まず「癒し」だが、あなたも感じているようにストレス発散にあまり役立たないのは、酒や娯楽、趣味、スポーツなどに依存することは現実からの逃避であり、あくまでも一時逃れの対症療法にすぎず、根本的なストレス解消にならないからではないか。では、どうすれば根本的にストレスが解消できるのだろうか。

一つにはストレスが人間にとって必ずしも厄介な障害物ではないということである。私たちが生きていく上で安定と休息が必要であると同様に、ストレスも私たちにとって必要不可欠だと知ることである。もう少し詳しく言おう。誰もが持っている向上心というのは、ストレスを必要としている。ストレスには必ず、苦痛、心労、恐怖を伴うが、それがあるからこそ人間は奮起し、成長進歩が始まるのである。だから、ストレスがあるのは向上心の現れだとも言えるのではないか。

私たちの人生は、順境よりも逆境によって人間が創られる場合が多い。だから、ストレスの起こらない環境では私たちの進歩向上はあり得ない。進んで艱難辛苦に立ち向かいそれに耐えよ、その耐えた大きさが人間の大きさを決めてくれるのだ。山中鹿之助の歌に「憂き事の尚この上に積もれかし、限りある身の力試さん」がある。私はこの歌が好きで時々思い出しては自らを戒めている。

私たちは、苦難や試練を避け、安易な道に逃げ込もうとしがちだが、叩かれ、小突かれ、失敗する体験が必要なのである。そして、困難や失敗の危険に立ち向かい、自らの力でこれを克服したときにのみ、持てる潜在能力が顕在化して自分のものになるのである。安易な障害のない至れり尽せりの、ストレスが少しも起こらないような環境は、人間を堕落させてしまい、進歩向上を妨げる元凶となる。だから、安易な道よりもストレスの多い苦難の道こそが、私たちを伸ばし磨くためには不可欠の要素なのである。

「五体不満足」というベストセラーを書いた、乙武という青年は、先天性四肢切断という重度障害のストレスを乗り越え、見事に今年早稲田大学を卒業された。その生きざまは、障害を持たない私たちにも多大の感銘を与えてくれたが、著書の中で「障害があったからこそ今日の私がある」と言っているのはストレスを昇華した見事な例である。
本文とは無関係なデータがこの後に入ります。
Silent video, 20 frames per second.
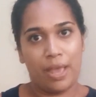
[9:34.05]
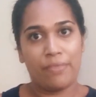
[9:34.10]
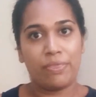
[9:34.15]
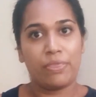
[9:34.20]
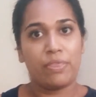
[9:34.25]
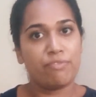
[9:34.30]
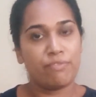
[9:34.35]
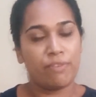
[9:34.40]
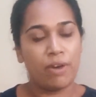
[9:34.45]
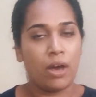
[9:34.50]

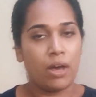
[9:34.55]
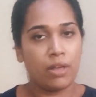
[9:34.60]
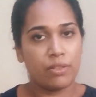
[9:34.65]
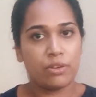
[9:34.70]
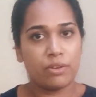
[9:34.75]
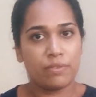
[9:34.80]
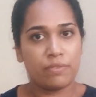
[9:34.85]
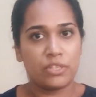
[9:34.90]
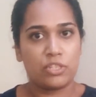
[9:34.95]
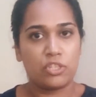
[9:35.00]
and the
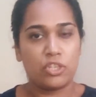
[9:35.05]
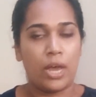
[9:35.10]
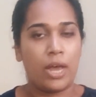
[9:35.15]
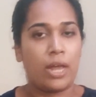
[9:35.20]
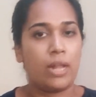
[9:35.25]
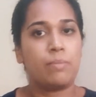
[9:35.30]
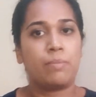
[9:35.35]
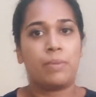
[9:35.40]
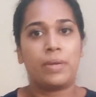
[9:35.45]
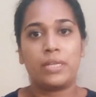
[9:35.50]
father of the
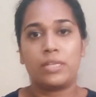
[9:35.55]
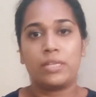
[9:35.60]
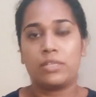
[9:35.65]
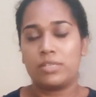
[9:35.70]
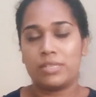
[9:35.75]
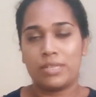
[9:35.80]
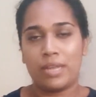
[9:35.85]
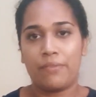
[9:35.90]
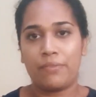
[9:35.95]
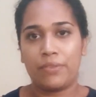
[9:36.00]
child. But
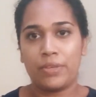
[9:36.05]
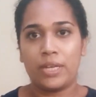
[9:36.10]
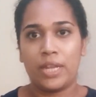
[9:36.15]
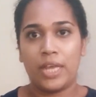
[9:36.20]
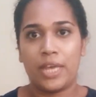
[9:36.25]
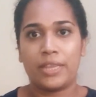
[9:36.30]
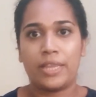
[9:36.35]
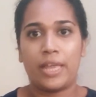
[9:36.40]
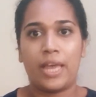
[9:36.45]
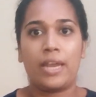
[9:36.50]
it's nothing
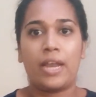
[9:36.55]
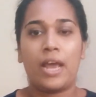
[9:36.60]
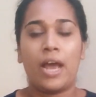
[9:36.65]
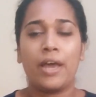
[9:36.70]
like that.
そして、私たちの人生には苦と楽、悲と喜がこもごもに起こるが、一身上に起こる出来事は良いことも悪いことも好ましいことも嫌なことも全て自分にとって必要な出来事なのだ、必要だから与えられたのだとして進んで受け容れることである。特に嫌なことには進んで身を呈し逆境に身をさらすことである。
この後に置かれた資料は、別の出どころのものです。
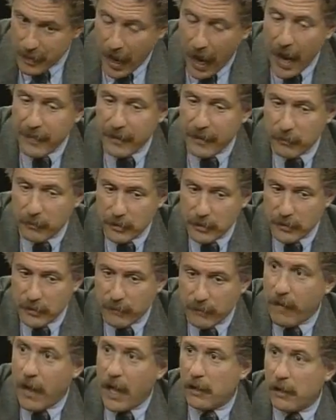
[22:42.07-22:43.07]
I think, which is the
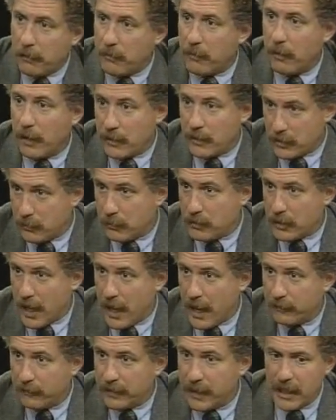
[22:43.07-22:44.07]
follow-up question, which you
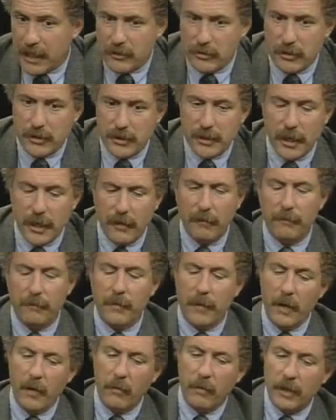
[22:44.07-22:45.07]
have to ask yourself
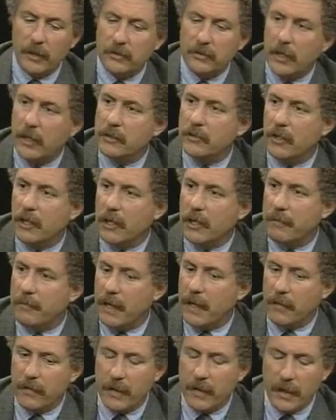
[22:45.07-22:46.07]
when I started talking
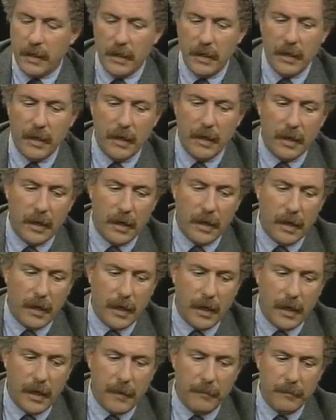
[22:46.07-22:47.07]
about the
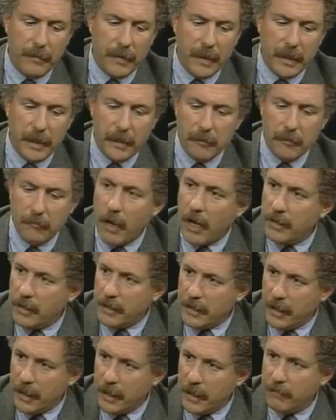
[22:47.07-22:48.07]

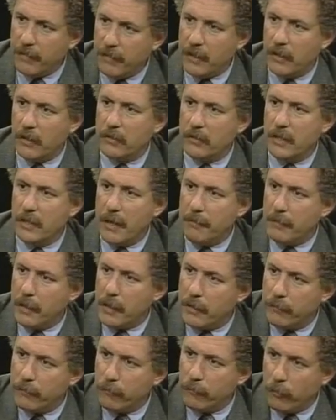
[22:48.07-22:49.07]
Rodney King videotape and
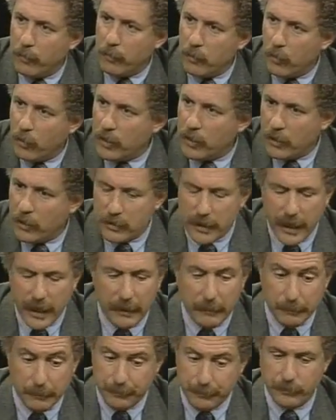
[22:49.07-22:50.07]
then the Furman audio
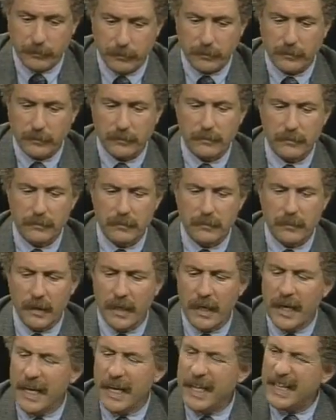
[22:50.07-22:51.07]
tape.
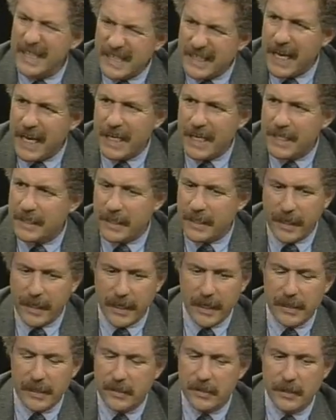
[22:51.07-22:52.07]
The saddest thing
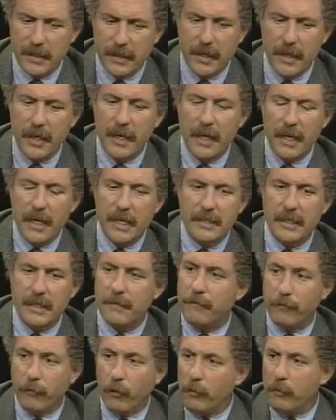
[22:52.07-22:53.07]
is
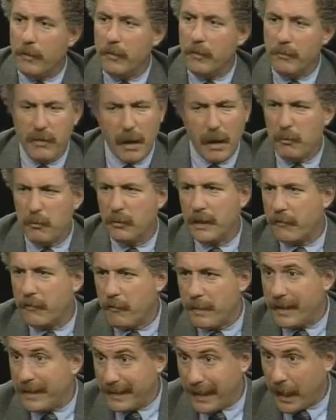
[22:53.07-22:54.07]
that Furman probably will
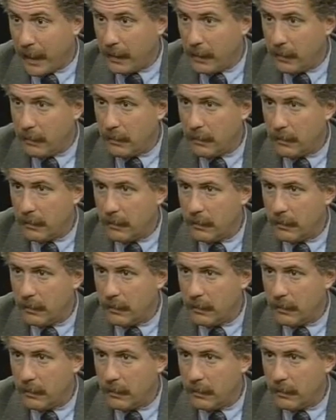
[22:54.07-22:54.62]
never be indicted.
私が毎日アラームなしに早朝起床し、冷たいプールに入り正月の海で泳ぐことなど、自分に嫌がることを強いて実行することは、自分をいじめるストレッサーになるから、もはやストレスに支配されるのではなくストレスを自分の支配下に置くことになる。つまり、自分に対してより大きなストレスを課すことによって、ストレスは自然消滅するとともに、私たちの成長発展のスプリングボードになるのではないか。

最近の幼児虐待などもすべて親がストレスを制御しかねての所産であり、周囲や、自分自身さえも思い通りにならないイライラがたまって、自制力を失った挙句の出来事であるし、子が満足に育とう筈がないから少年犯罪も起こる。いかに日本の親がひ弱になったかを明示してくれているのだ。十分意をつくしてないが許しを乞う。